[[ RECORDS FOR THIS EXERCISE, beginning ]]

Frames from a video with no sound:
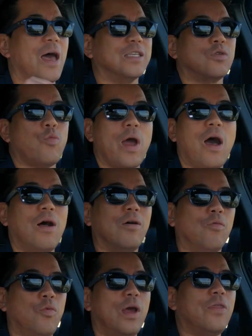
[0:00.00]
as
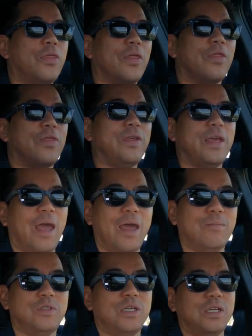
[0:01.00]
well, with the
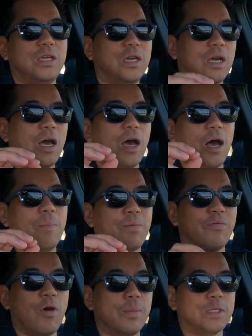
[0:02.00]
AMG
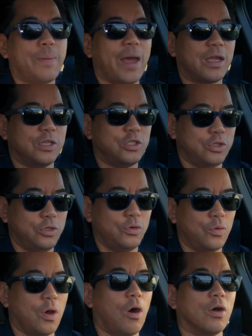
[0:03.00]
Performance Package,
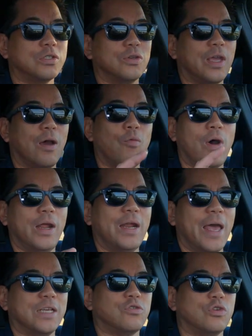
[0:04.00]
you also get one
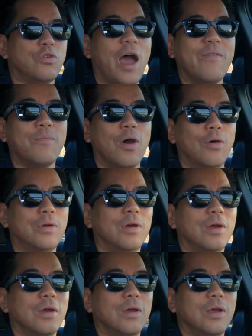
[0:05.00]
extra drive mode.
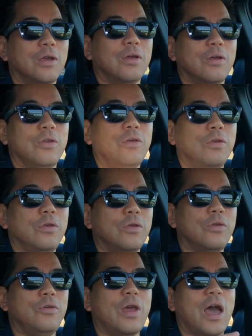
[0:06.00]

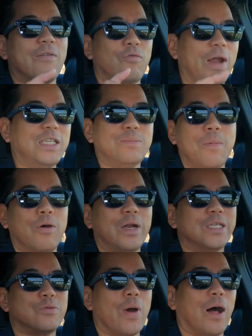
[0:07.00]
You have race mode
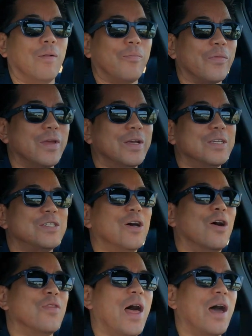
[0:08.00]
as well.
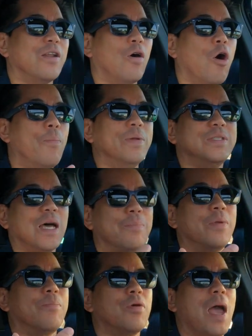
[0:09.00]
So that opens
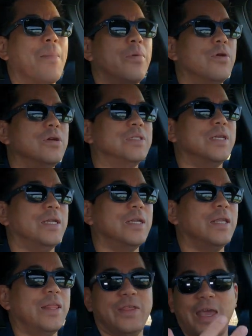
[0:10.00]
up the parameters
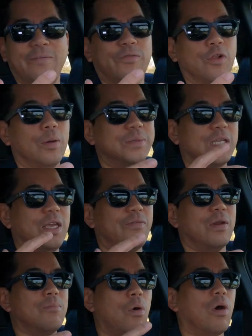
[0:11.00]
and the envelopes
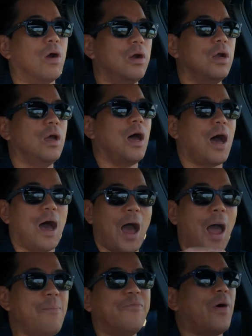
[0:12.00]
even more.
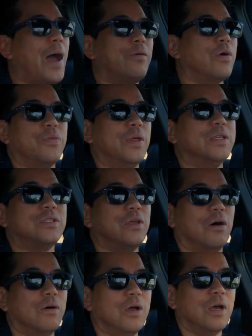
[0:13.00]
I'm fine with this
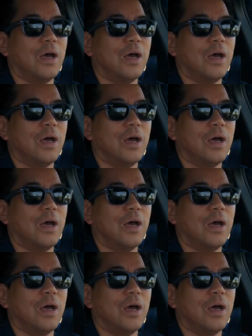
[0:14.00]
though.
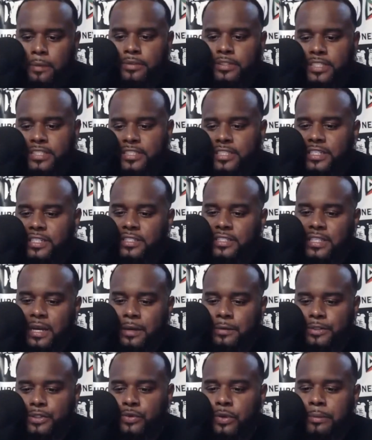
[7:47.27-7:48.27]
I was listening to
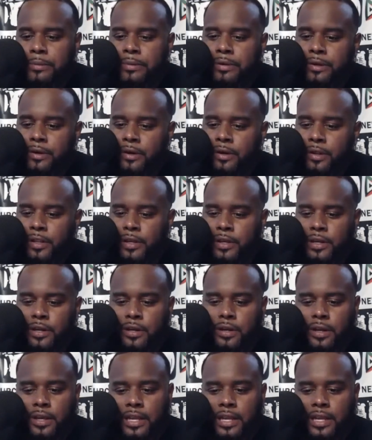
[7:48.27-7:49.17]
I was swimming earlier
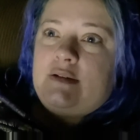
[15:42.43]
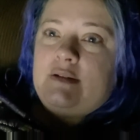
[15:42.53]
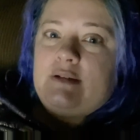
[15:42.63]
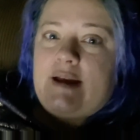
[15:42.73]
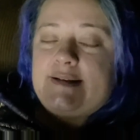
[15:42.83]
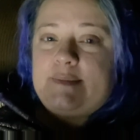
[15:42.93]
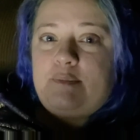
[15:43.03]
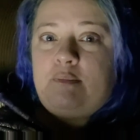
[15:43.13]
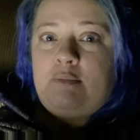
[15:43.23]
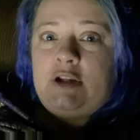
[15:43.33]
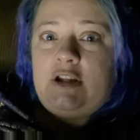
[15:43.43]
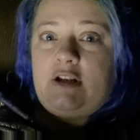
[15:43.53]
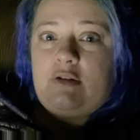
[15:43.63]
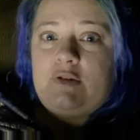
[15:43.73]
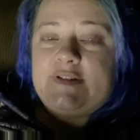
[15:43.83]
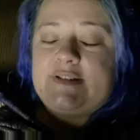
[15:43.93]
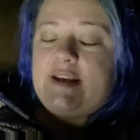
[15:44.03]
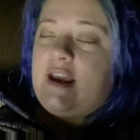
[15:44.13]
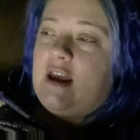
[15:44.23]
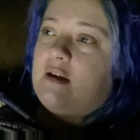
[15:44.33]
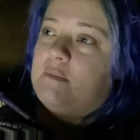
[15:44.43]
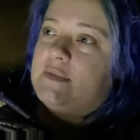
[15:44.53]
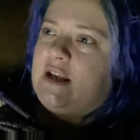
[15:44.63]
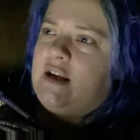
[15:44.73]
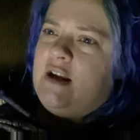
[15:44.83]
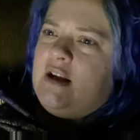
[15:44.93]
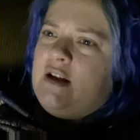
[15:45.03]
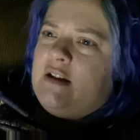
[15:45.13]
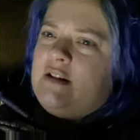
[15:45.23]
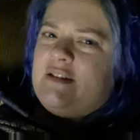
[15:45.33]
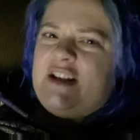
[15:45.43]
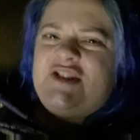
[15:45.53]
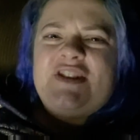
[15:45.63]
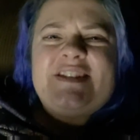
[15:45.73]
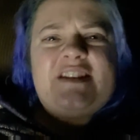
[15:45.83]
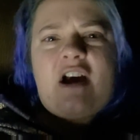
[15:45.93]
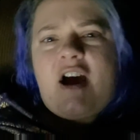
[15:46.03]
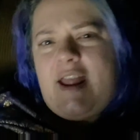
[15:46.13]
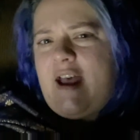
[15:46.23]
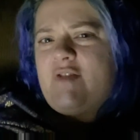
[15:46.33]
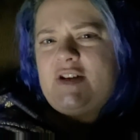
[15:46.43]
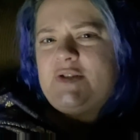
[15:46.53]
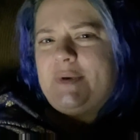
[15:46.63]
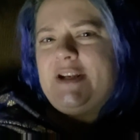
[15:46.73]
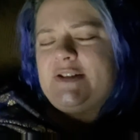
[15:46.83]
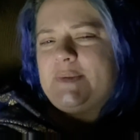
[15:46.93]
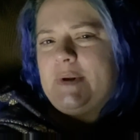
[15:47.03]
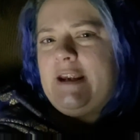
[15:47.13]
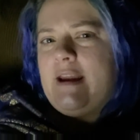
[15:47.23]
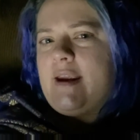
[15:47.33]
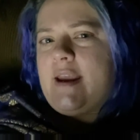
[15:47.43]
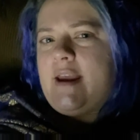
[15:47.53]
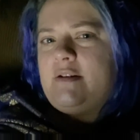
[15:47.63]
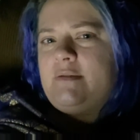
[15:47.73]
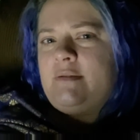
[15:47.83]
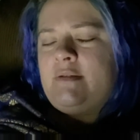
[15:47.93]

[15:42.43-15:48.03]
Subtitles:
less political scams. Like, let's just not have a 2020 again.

[[ RECORDS FOR THIS EXERCISE, end ]]

**TASK:**
Leave the pictures out, then print every entry exactly as it reads.

**TASK OUTPUT:**
Frames from a video with no sound:
[0:00.00]
as
[0:01.00]
well, with the
[0:02.00]
AMG
[0:03.00]
Performance Package,
[0:04.00]
you also get one
[0:05.00]
extra drive mode.
[0:06.00]

[0:07.00]
You have race mode
[0:08.00]
as well.
[0:09.00]
So that opens
[0:10.00]
up the parameters
[0:11.00]
and the envelopes
[0:12.00]
even more.
[0:13.00]
I'm fine with this
[0:14.00]
though.
[7:47.27-7:48.27]
I was listening to
[7:48.27-7:49.17]
I was swimming earlier
[15:42.43]
[15:42.53]
[15:42.63]
[15:42.73]
[15:42.83]
[15:42.93]
[15:43.03]
[15:43.13]
[15:43.23]
[15:43.33]
[15:43.43]
[15:43.53]
[15:43.63]
[15:43.73]
[15:43.83]
[15:43.93]
[15:44.03]
[15:44.13]
[15:44.23]
[15:44.33]
[15:44.43]
[15:44.53]
[15:44.63]
[15:44.73]
[15:44.83]
[15:44.93]
[15:45.03]
[15:45.13]
[15:45.23]
[15:45.33]
[15:45.43]
[15:45.53]
[15:45.63]
[15:45.73]
[15:45.83]
[15:45.93]
[15:46.03]
[15:46.13]
[15:46.23]
[15:46.33]
[15:46.43]
[15:46.53]
[15:46.63]
[15:46.73]
[15:46.83]
[15:46.93]
[15:47.03]
[15:47.13]
[15:47.23]
[15:47.33]
[15:47.43]
[15:47.53]
[15:47.63]
[15:47.73]
[15:47.83]
[15:47.93]

[15:42.43-15:48.03]
Subtitles:
less political scams. Like, let's just not have a 2020 again.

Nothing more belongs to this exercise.